A type of ad fraud that has dogged the industry for decades reared its head again this week: click injection.
Facebook announced it is suing two app developers that have used click injection on its platform in order to fraudulently generate ad revenue. Fraud experts have described that this particular case of malicious attack, and Facebook’s response, as unprecedented. Need a refresher on why this is a big deal? Here’s a primer.
OK, what is click injection?
There are tons of varieties of ad fraud, and click injection is a type used by fraudsters on apps specifically. It’s when a fraudster creates a fake app that can hijack a user’s device and create a legit-appearing ad click in order to siphon revenue from campaigns that are measured, and paid for, on a cost-per-install basis on mobile devices.
This isn’t new, so why is it coming up now?
Click fraud has been around for a couple of decades, but never before have there been examples of mobile apps designed specifically for a fraud scheme that exploits both Google’s Play Store and Facebook’s Audience Network, until this week. On July 13, Facebook sued two app developers — LionMobi in Hong Kong, and JediMobi in Singapore — that it had discovered were deploying the tactic on its platform to generate fraudulent revenue. “Facebook is signaling to the world that third parties are or have been abusing their platform,” said Augustine Fou, independent anti-fraud consultant.
What were more common former techniques?
Previously, bad actors inserted malicious code into otherwise legitimate apps in order to register false clicks in the background, according to Mike Bittner, associate director of digital security and operations at The Media Trust.
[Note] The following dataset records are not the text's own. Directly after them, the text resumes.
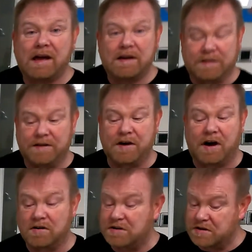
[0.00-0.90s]
The
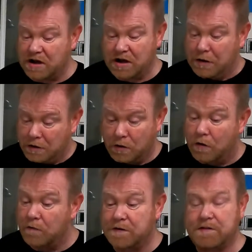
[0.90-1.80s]
dogs
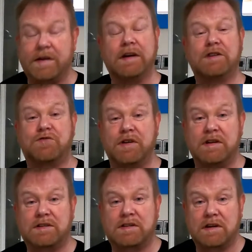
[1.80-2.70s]
loved these
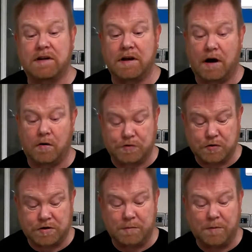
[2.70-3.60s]
treats. You know, it
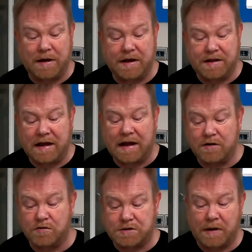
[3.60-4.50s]
took them a minute to get
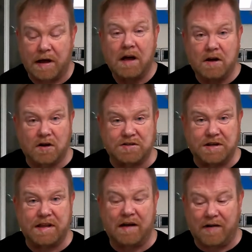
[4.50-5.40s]
used to it because
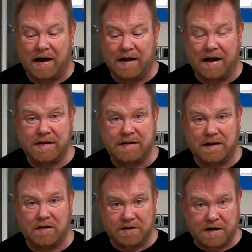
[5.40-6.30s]
they'd never had anything
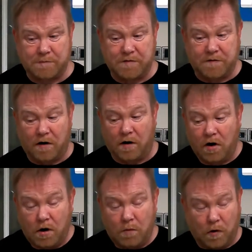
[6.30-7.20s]
like that before.
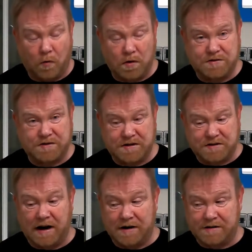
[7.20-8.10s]
But once they
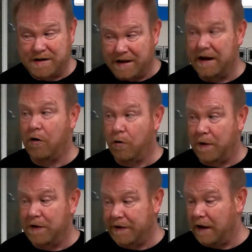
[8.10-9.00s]
started, and they're up
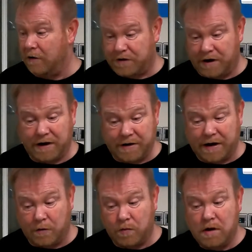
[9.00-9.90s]
on the counter here
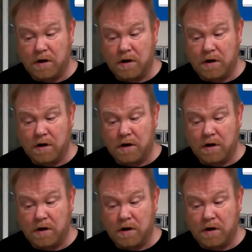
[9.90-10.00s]
now,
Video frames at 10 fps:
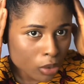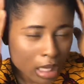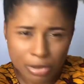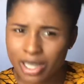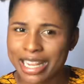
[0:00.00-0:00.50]
I'm
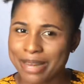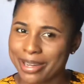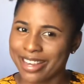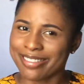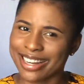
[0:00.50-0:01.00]
sure you like my
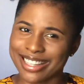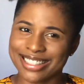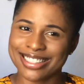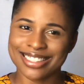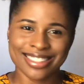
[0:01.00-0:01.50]
hair,
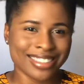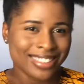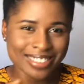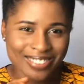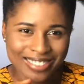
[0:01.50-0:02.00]
right?
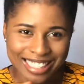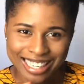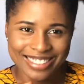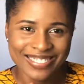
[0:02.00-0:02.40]
Don't lie.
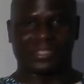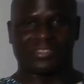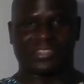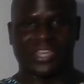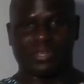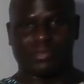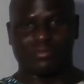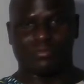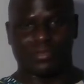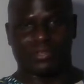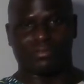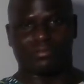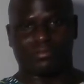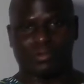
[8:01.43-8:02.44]
thank you
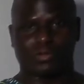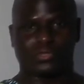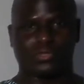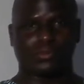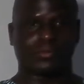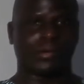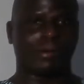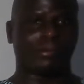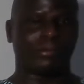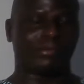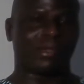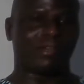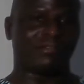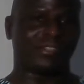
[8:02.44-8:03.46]
for subscribing to my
Google recently banned an app called CooTek, which featured malicious adware for instance. “Lionmobi’s and Jedimobi’s apps show malicious developers’ deepening knowledge of the various digital ad supply chains and appear to be improving their mastery of infiltrating the walled gardens,” said Bittner.
So who does this hurt?
Marketers mainly. The tactic enables fraudsters to trick advertisers into thinking users have engaged with, or clicked on, their ads. The result is that those advertisers may think those channels are performing well, and so they will continue to spend or even increase their spending amount. So it mucks up the accuracy of marketers’ data, creating a real attribution headache for marketers. But like any ad fraud, it’s not good for anyone in the digital ad supply chain.
Why is it important Facebook has sued these developers?
Platforms including Facebook are under heaps of regulatory scrutiny, for various reasons including data privacy. After the Cambridge Analytica scandal, Facebook will likely be keen to, at least be seen to, keep its nose clean, both to consumers and data protection regulators. “It makes sense that these companies [tech platforms] will want to maintain or restore consumer and business confidence in the security and privacy of their digital ecosystems,” added Bittner. “They want to avoid the fines, the headlines, and any other issues that can hurt consumers and their business.”
Ad fraud has always been likened to a game of whack-a-mole. Is Facebook’s lawsuit likely to make much of a difference?
It could. Much of the digital ad industry infrastructure is predicated on the model where high revenues are generated from high volumes of ads delivered. Some believe that this has been what has allowed fraud to fester for years — that ad tech vendors aren’t typically incentivized to quash ad fraud because they do well from high volumes of ads running through their platforms, whether they’re legitimate or not. But Facebook’s no-tolerance stance to these two app developers this week may make a real difference. “I see the momentum building where mainstream companies are finally starting to sue fraudsters, thus making it a bit harder for fraudsters to get away with it or do fraud without a care in the world,” added Fou.